Fares Alwan, 49, said he was eating with his family when their house came under fire.

"I took my kids and wife and started running away for cover," Alwan said. "We saw wounded people in the street while we were running."

Israeli gunboats also shelled Gaza City, and one shell landed in the city center. One person was killed and three were injured, Palestinian medical officials said.

The conflict has left hundreds of thousands of Palestinians in Gaza increasingly desperate for food, water, fuel and medical assistance, and the situation was expected to worsen as humanitarian efforts fall victim to the fighting.

One of the dead Thursday was a Ukrainian woman, the first foreigner to die in the fighting, according to Gaza Health Ministry official Dr. Moaiya Hassanain. He said the woman was married to a Palestinian doctor who trained in Ukraine and returned with her to Gaza. Her 2-year-old son was also killed in the tank shelling east of Gaza City, he said.

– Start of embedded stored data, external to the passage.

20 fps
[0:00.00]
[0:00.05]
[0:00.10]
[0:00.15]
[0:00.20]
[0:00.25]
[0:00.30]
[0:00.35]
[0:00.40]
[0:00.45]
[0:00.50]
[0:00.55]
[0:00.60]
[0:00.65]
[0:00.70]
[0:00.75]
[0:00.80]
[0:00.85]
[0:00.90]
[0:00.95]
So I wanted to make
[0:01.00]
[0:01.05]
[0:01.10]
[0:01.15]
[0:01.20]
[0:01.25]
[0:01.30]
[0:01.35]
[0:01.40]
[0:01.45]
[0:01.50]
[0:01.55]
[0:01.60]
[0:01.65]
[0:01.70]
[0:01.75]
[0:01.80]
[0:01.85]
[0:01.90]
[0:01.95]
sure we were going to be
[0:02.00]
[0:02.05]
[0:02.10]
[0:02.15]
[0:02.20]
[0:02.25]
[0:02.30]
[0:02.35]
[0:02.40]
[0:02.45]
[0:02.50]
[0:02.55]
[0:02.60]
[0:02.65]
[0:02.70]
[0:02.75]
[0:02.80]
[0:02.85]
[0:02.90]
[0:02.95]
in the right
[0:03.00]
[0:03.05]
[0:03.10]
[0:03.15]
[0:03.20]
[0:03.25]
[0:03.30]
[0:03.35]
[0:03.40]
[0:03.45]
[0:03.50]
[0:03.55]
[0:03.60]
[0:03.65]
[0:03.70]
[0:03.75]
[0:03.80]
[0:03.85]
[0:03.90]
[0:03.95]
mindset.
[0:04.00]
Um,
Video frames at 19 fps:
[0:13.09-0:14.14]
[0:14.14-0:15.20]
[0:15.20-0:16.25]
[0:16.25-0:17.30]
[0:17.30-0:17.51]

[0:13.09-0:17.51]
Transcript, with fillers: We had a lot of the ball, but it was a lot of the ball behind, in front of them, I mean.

Israeli police said a Palestinian man armed with an ax chased after people in the central Israeli town of Rehovot on Friday, slightly injuring at least one person. Police spokesman Micky Rosenfeld said police officers subdued the man and were questioning him.

The West Bank saw its biggest protests so far, as at least 2,000 people took to the streets following Friday prayers to express their anger at the Israeli offensive.

But scuffles erupted between Hamas supporters and loyalists of Palestinian President Mahmoud Abbas, whose Fatah movement is trying to assert control over the fractured Palestinian political scene. Hamas says Abbas' term officially ended Friday, but Fatah says he will remain president until new elections are held.

Tens of thousands of people condemned Israel's offensive in protests in Alexandria, Egypt, the Jordanian capital of Amman and Baghdad.

The Libyan state news agency reported that President Moammar Gadhafi has called on Arabs to allow volunteers to fight the Israelis in Gaza. The one-sentence call was posted on Libya's JANA news agency.